[Saved data entries]
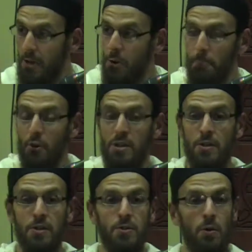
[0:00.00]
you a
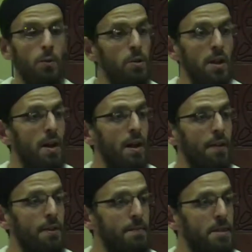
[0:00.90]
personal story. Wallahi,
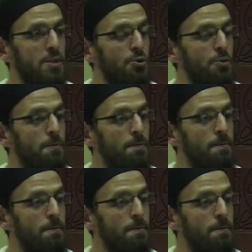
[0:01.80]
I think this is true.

...

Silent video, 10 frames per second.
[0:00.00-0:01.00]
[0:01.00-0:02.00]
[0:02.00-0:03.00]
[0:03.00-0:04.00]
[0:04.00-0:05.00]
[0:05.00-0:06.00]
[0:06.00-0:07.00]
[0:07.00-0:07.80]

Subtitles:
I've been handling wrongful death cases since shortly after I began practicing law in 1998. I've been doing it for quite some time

...

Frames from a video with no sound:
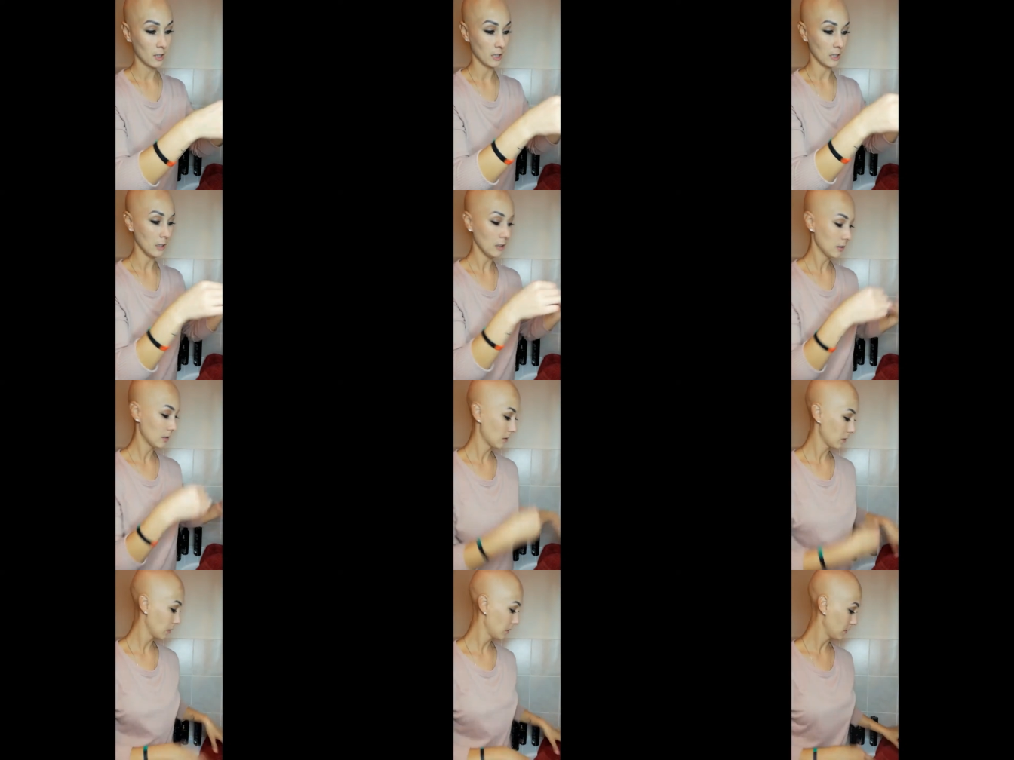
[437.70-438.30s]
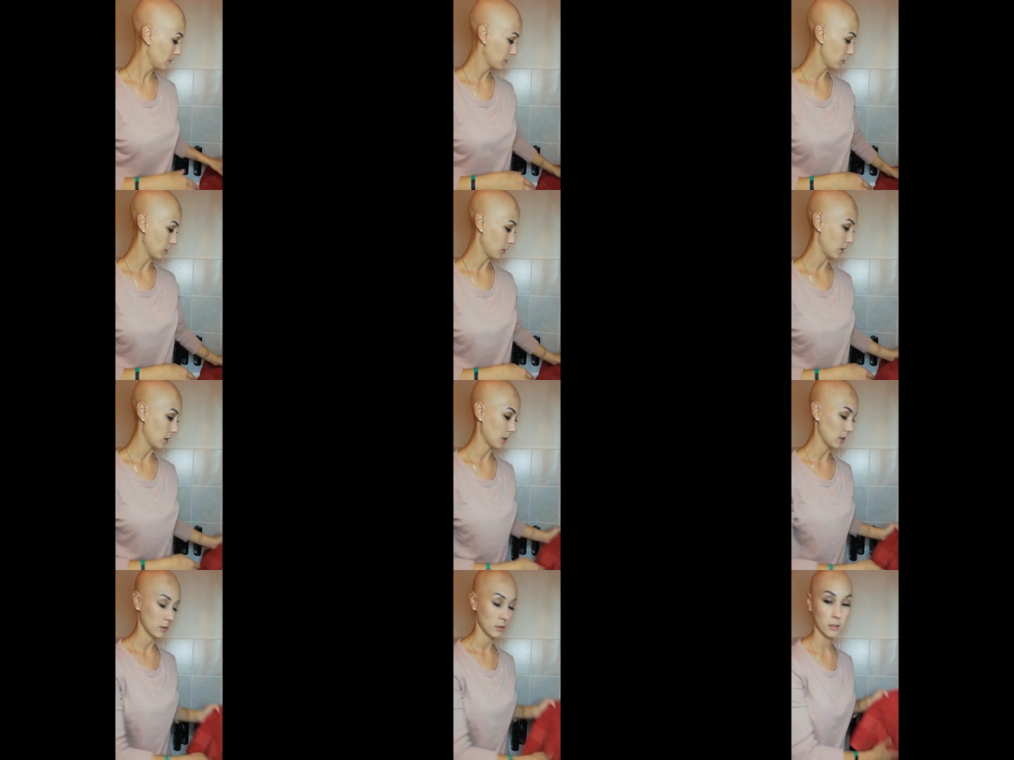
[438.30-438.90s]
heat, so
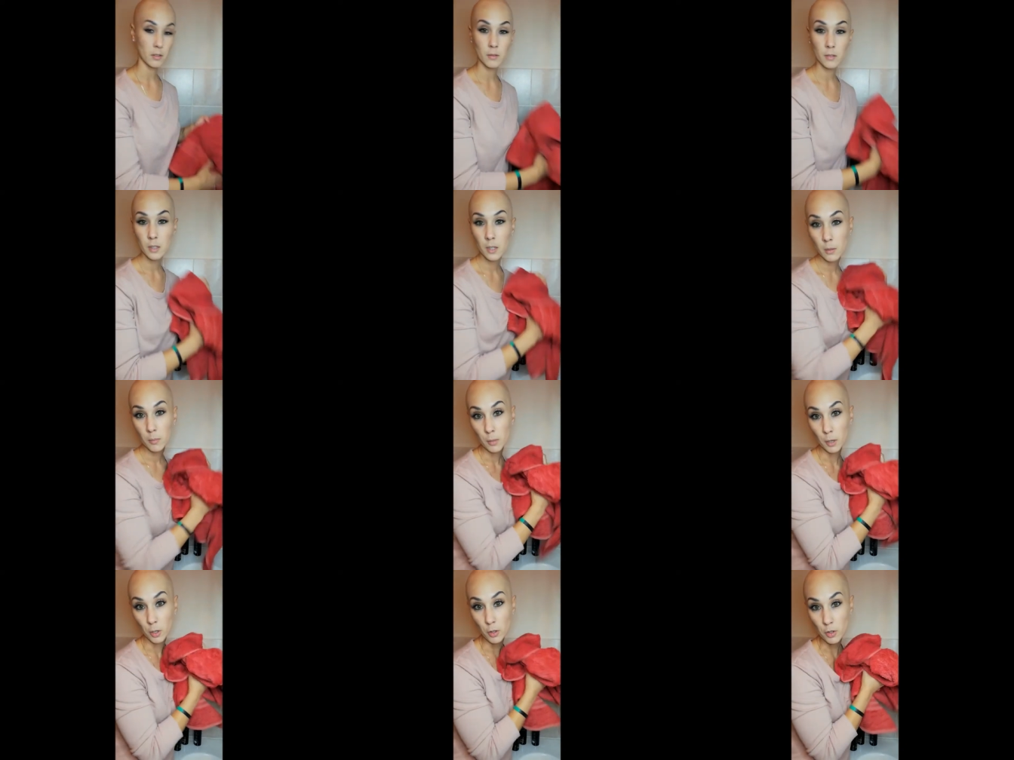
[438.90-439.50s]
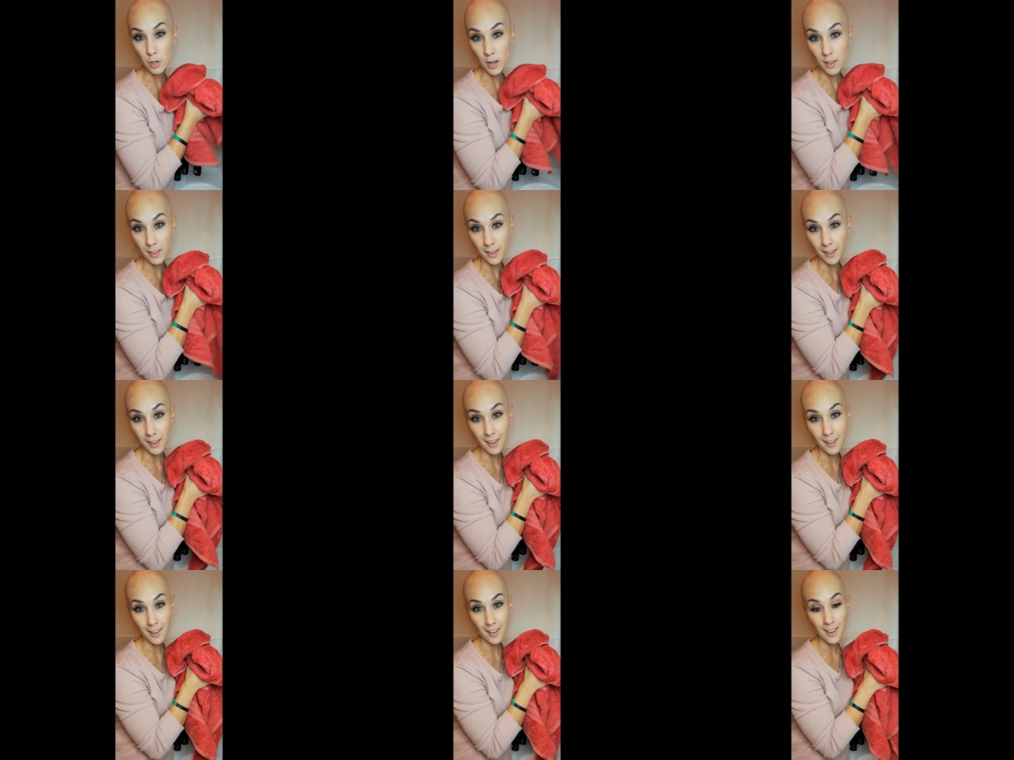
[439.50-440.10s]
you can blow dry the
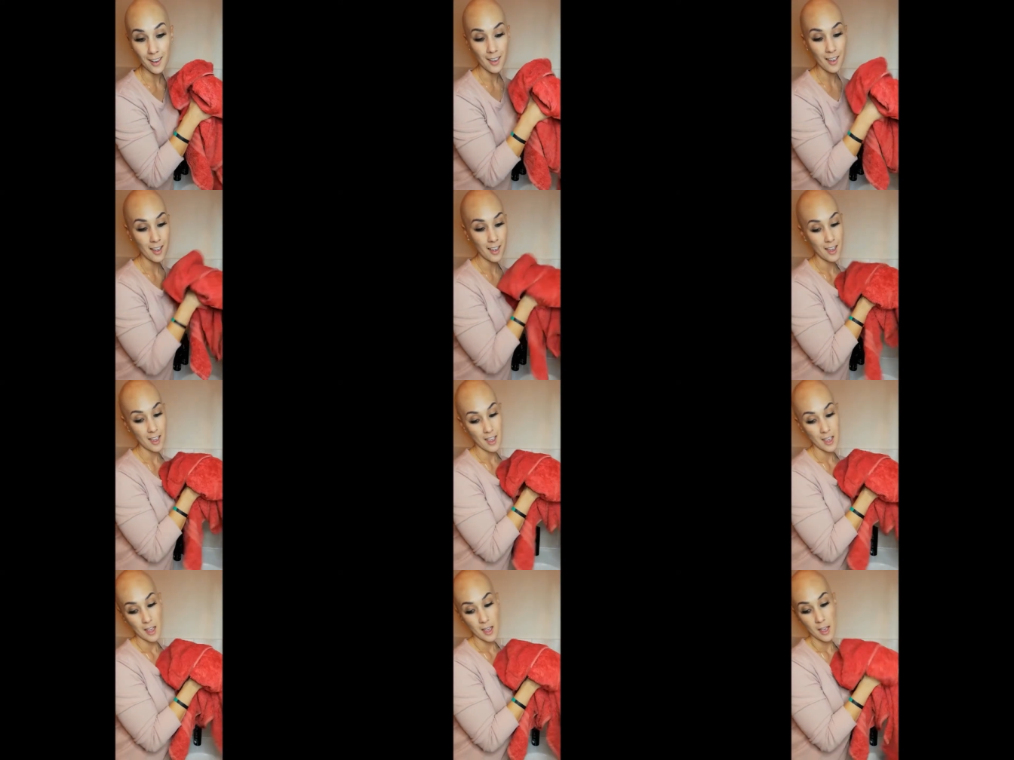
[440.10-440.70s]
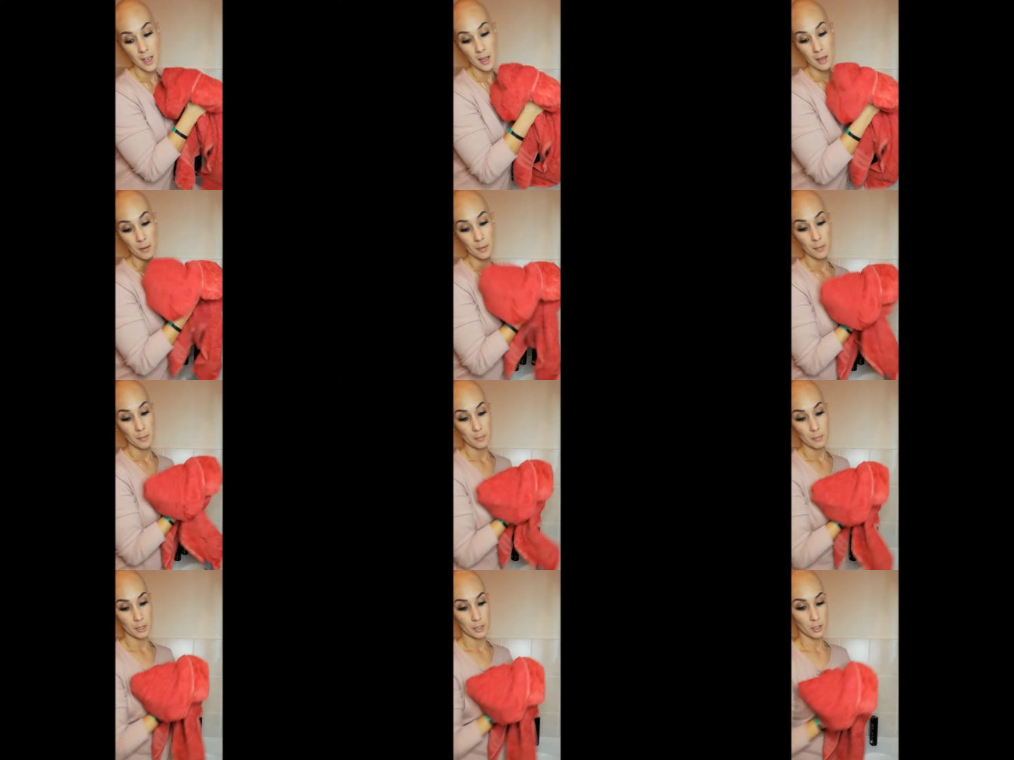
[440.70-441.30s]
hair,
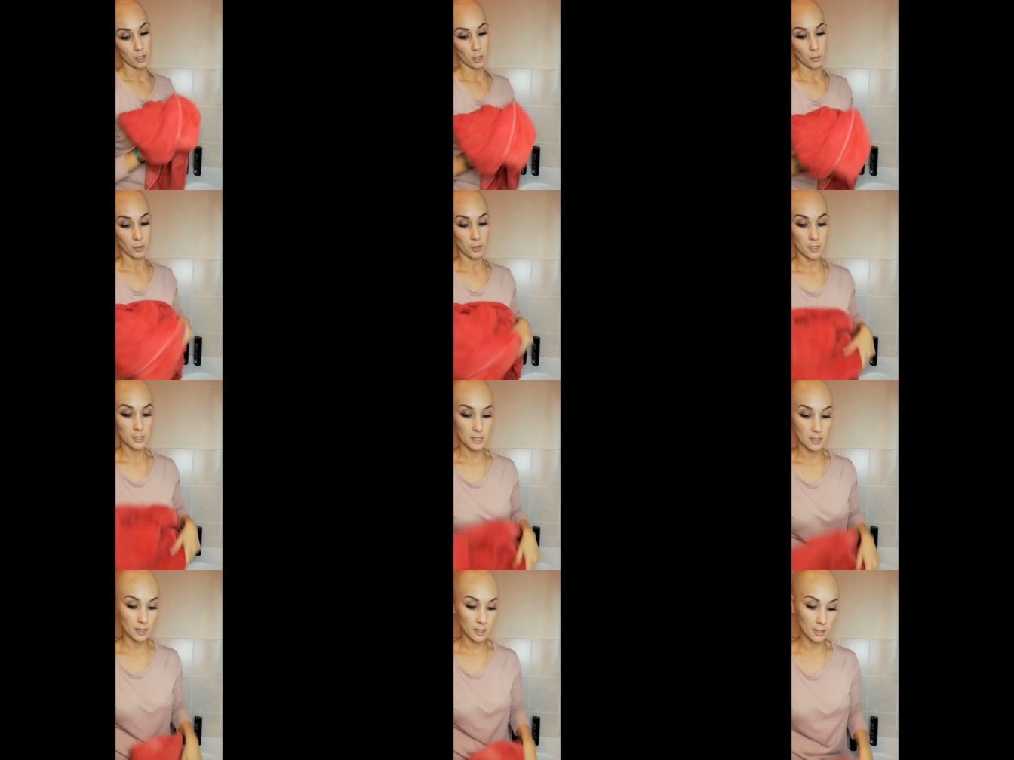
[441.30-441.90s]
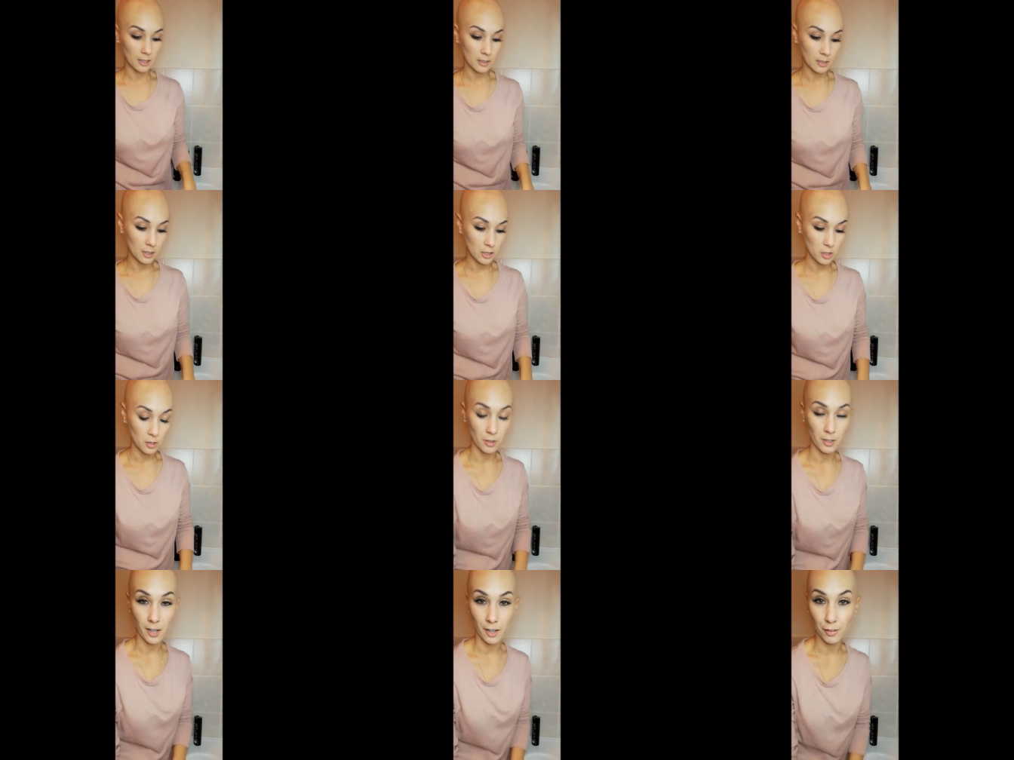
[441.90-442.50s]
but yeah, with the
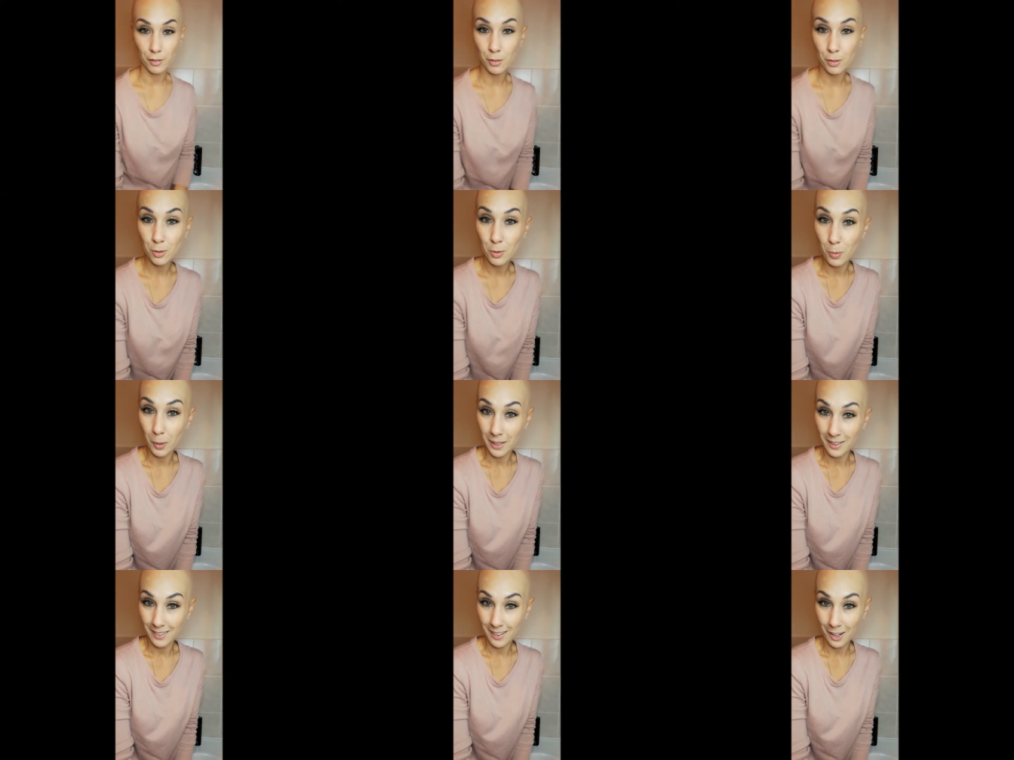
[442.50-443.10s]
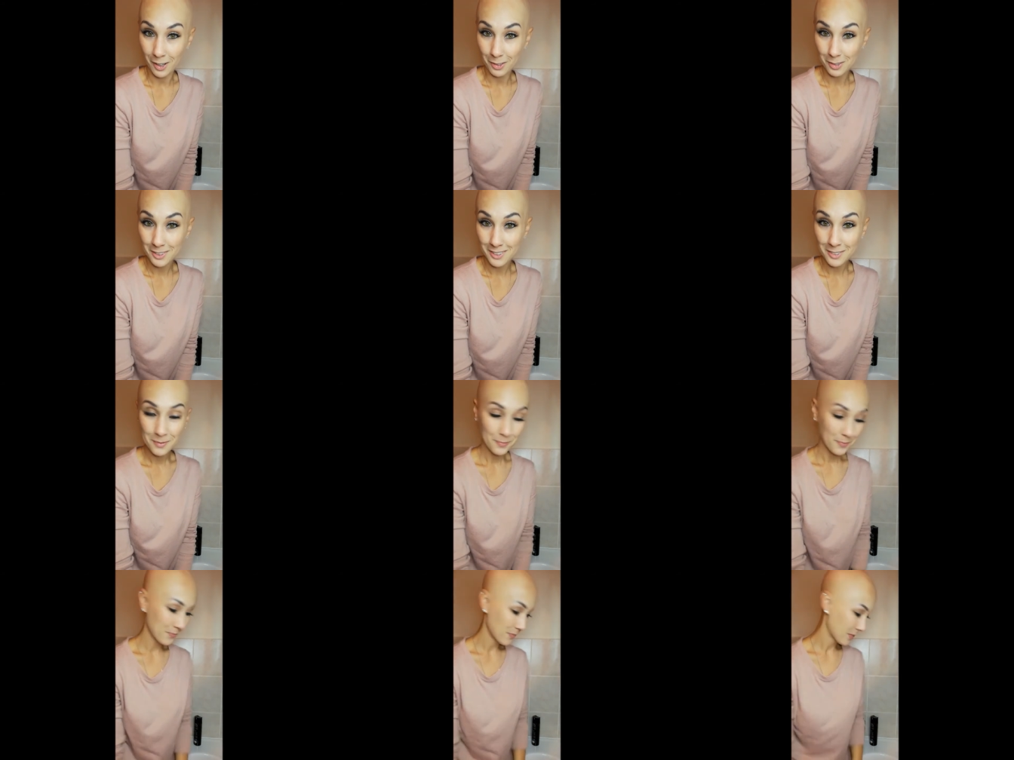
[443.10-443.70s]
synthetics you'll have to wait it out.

Try it
Find the string "video" in the records, then copy each line where it occurs.

Output
Silent video, 10 frames per second.
Frames from a video with no sound:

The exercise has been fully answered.